09 April 2020

France’s competition watchdog orders Google to pay for news reuse


France’s competition authority has ordered Google to negotiate with publishers to pay for reuse of snippets of their content — such as can be displayed in its News aggregation service or surfaced via Google Search.

The country was the first of the European Union Member States to transpose the neighbouring right for news into national law, following the passing of a pan-EU copyright reform last year.

Among various controversial measures the reform included a provision to extend copyright to cover content such as the ledes of news stories which aggregators such as Google News scrape and display. The copyright reform as a whole was voted through the EU parliament in March 2019, while France’s national law for extended press publishers rights came into force in October 2019.

A handful of individual EU Member States, including Germany and Spain, had previously passed similar laws covering the use of news snippets — without successfully managing to extract payments from Google, as lawmakers had hoped.

In Spain, for example, which made payments to publishers mandatory, Google instead chose to pull the plug on its Google News service entirely. But publishers who lobbied for a pan-EU reform hoped a wider push could turn the screw on the tech giant.

Nonetheless, Google has continued to talk tough over paying for this type of content.

In a September 2019 blog post the tech giant dug in, writing — without apparent irony — that: “We sell ads, not search results, and every ad on Google is clearly marked. That’s also why we don’t pay publishers when people click on their links in a search result.”

It has also since changed how Google News displays content in France, as Euractiv reported last year — switching to showing headlines and URLs only, editing out the text snippets it shows in most other markets.

However France’s competition authority has slapped down the tactic — taking the view that Google’s unilateral withdrawal of snippets to deny payment is likely to constitute an abuse of a dominant market position, which it writes “seriously and immediately damaged the press sector”.

The company has a dominant position in Europe’s search market — with more than 90% marketshare.

The authority cites Google’s unilateral withdrawal of “longer display article extracts, photographs, infographics and videos within its various services (Google Search, Google News and Discover), unless the publishers give it free authorization” as unfair behavior.

“In practice, the vast majority of press publishers have granted Google licenses for the use and display of their protected content, and this without possible negotiation and without receiving any remuneration from Google.

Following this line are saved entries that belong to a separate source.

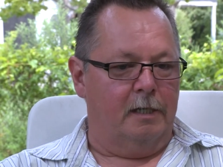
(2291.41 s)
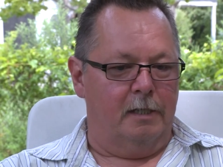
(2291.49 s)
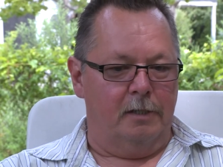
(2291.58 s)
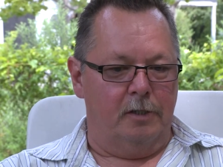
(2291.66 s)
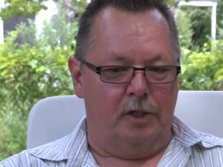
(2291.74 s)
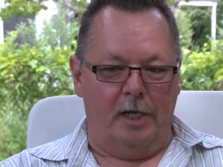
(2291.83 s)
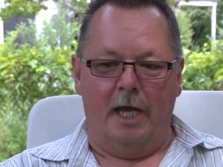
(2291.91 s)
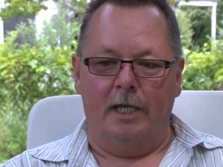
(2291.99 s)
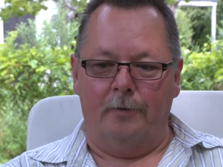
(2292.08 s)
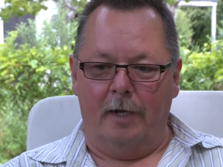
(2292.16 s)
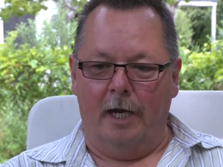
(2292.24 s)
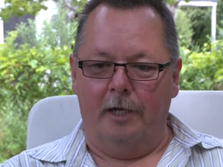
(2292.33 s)
in
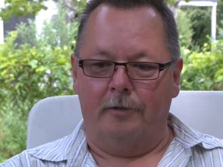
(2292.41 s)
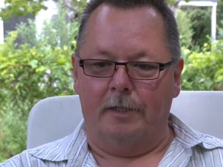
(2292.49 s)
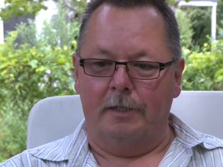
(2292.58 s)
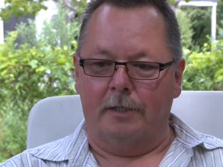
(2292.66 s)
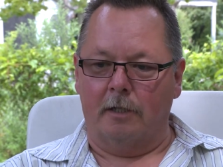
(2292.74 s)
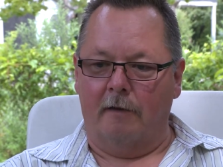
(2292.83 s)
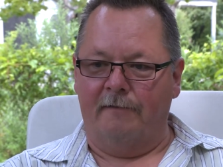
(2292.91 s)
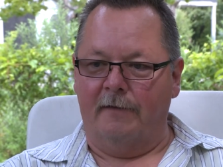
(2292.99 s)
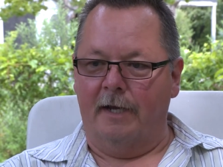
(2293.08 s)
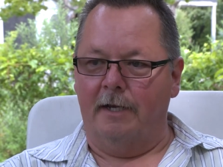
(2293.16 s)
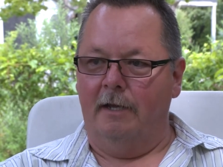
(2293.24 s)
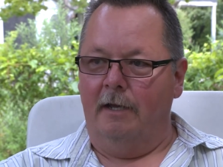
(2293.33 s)
January, hydrogen
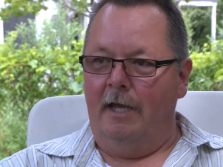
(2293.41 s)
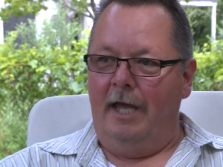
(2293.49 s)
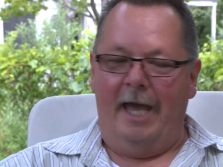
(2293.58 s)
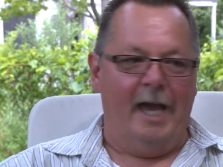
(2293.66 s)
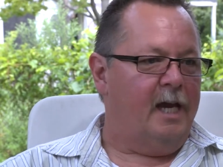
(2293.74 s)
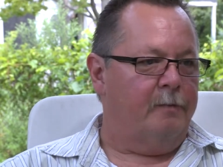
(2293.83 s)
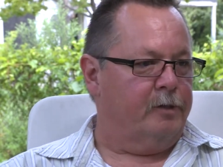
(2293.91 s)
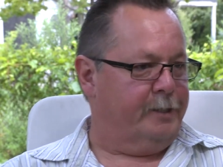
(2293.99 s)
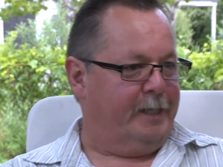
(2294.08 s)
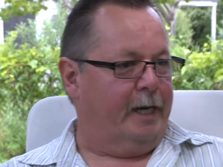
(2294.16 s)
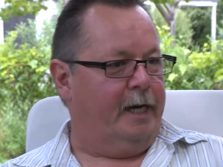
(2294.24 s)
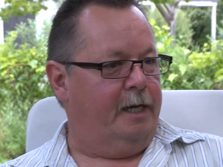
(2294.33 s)
sulfide, animals
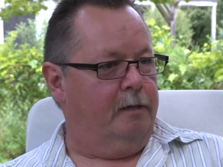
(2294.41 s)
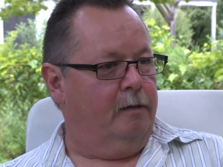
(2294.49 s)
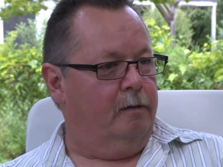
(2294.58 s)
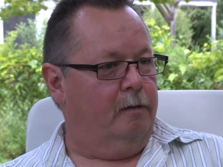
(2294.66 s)
died.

In addition, as part of Google’s new display policy, the licenses which have been granted to it by publishers and press agencies offer it the possibility of taking up more content than before,” it writes in French (which we’ve translated via Google Translate).

“In these conditions, in addition to their referral to the merits, the seizors requested the order of provisional measures aimed at enjoining Google to enter in good faith into negotiations for the remuneration of the resumption of their content.”

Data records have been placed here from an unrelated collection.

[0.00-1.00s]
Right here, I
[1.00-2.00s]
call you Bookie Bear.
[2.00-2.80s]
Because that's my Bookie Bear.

Hence issuing an emergency order — which gives Google three months to negotiate “in good faith” with press agencies and publishers to pay for reusing bits of their content.

Abusive practices the agency says it suspects Google of at this stage of its investigation are:

  • The imposition of unfair trading conditions;
  • circumvention of the law;
  • and discrimination (i.e. because of its unilateral policy of zero renumeration for all publishers)

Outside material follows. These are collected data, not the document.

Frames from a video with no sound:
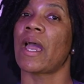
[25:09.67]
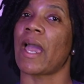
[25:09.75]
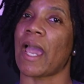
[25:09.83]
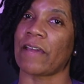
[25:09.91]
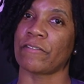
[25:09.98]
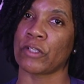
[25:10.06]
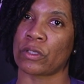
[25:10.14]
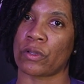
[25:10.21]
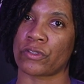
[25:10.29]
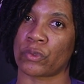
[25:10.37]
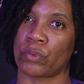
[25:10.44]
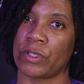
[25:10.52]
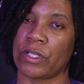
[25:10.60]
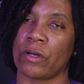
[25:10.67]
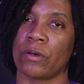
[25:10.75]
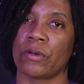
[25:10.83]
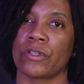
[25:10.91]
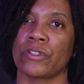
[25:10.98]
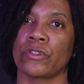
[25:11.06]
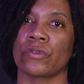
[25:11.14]
After you close the window,
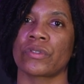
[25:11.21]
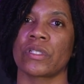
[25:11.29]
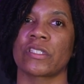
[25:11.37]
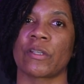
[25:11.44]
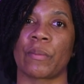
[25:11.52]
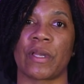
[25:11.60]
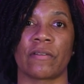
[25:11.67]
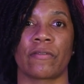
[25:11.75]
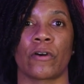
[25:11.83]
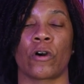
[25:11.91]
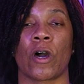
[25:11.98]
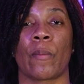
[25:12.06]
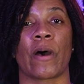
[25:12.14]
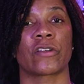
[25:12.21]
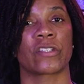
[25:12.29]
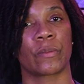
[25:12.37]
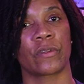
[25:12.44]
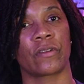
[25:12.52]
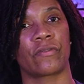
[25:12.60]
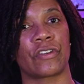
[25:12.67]
you'll see some info about some
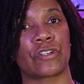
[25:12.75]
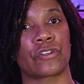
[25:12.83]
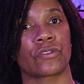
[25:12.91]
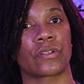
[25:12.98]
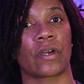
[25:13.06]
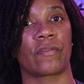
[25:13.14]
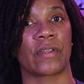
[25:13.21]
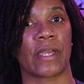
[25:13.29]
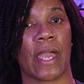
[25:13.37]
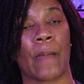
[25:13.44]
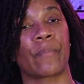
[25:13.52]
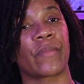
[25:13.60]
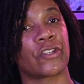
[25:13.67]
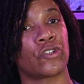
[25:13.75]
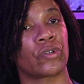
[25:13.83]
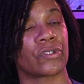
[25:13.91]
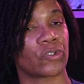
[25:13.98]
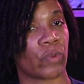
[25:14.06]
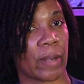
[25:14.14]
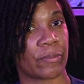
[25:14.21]
of the features of the app that you can
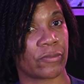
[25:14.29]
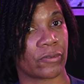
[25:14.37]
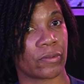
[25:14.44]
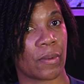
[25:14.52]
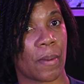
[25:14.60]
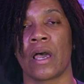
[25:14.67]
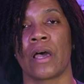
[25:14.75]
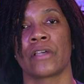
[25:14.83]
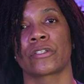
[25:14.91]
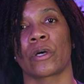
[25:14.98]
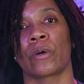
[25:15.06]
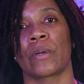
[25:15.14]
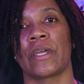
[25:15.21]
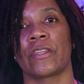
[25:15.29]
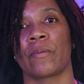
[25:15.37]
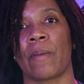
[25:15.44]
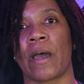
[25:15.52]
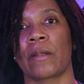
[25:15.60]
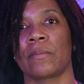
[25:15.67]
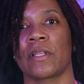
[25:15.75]
swipe through. So in the
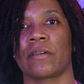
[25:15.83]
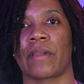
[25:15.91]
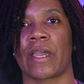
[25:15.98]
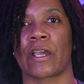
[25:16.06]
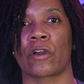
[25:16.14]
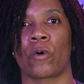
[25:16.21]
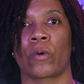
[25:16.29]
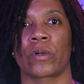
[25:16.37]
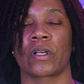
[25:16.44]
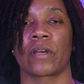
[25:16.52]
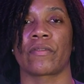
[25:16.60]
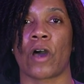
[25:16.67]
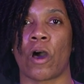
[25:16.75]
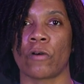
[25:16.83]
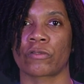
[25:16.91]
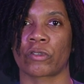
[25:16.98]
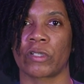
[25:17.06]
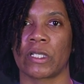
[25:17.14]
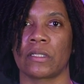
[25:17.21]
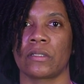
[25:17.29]
bottom left-hand corner of the home
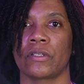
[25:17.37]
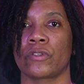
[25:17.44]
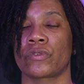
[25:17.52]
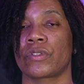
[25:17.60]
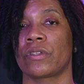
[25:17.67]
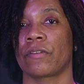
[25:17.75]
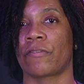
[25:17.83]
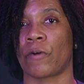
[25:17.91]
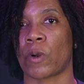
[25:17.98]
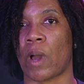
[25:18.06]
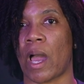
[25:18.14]
screen, you'll see the photo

The order requires Google to display news snippets during the negotiation period, in accordance with publishers wishes.

While terms agreed via the negotiation process will apply retrospectively — from the date the law came into force (i.e. last October).

Google is also required to send in monthly reports on how it’s implementing the decision.

“This injunction requires that the negotiations actually result in a proposal for remuneration from Google,” it adds.

We reached out to Google for comment on the Autorité de la Concurrence’s action. In a statement attributed to Richard Gingras, its VP News, the company told us:

Since the European Copyright law came into force in France last year, we have been engaging with publishers to increase our support and investment in news. We will comply with the FCA’s order while we review it and continue those negotiations.

A Google spokeswoman also pointed back to its blog post from last year — to highlight what she described as “the ways we already work with news publishers for context”.

In the blog post the company discusses directing traffic to news sites; providing ad tech used by many publishers; and a funding vehicle via which it says it’s investing $300M “to help news publishers around the world develop new products and business models that fit the different publishing marketplace the Internet has enabled”.

Interim measures are an antitrust tool that Europe’s competition authorities have pulled from the back of the cupboard and started dusting off lately.

Last October EU competition chief Margrethe Vestager used an interim order against chipmaker Broadcom to stop applying exclusivity clauses in agreements with six of its major customers — while an investigation into its practices continues.

The commission EVP, who also heads up the bloc’s digital strategy, has suggested she will seek to make greater use of interim orders as an enforcement tool to keep up with the fast pace of developments in the digital economy, responding to concern that regulators are not able to respond effectively to curtail market abuse in the modern Internet era.

In the case of France’s competition authority’s probe of Google’s treatment of publishers content the authority writes that the interim protective measures it’s ordered will remain in force until it adopts its decision “on the merits”.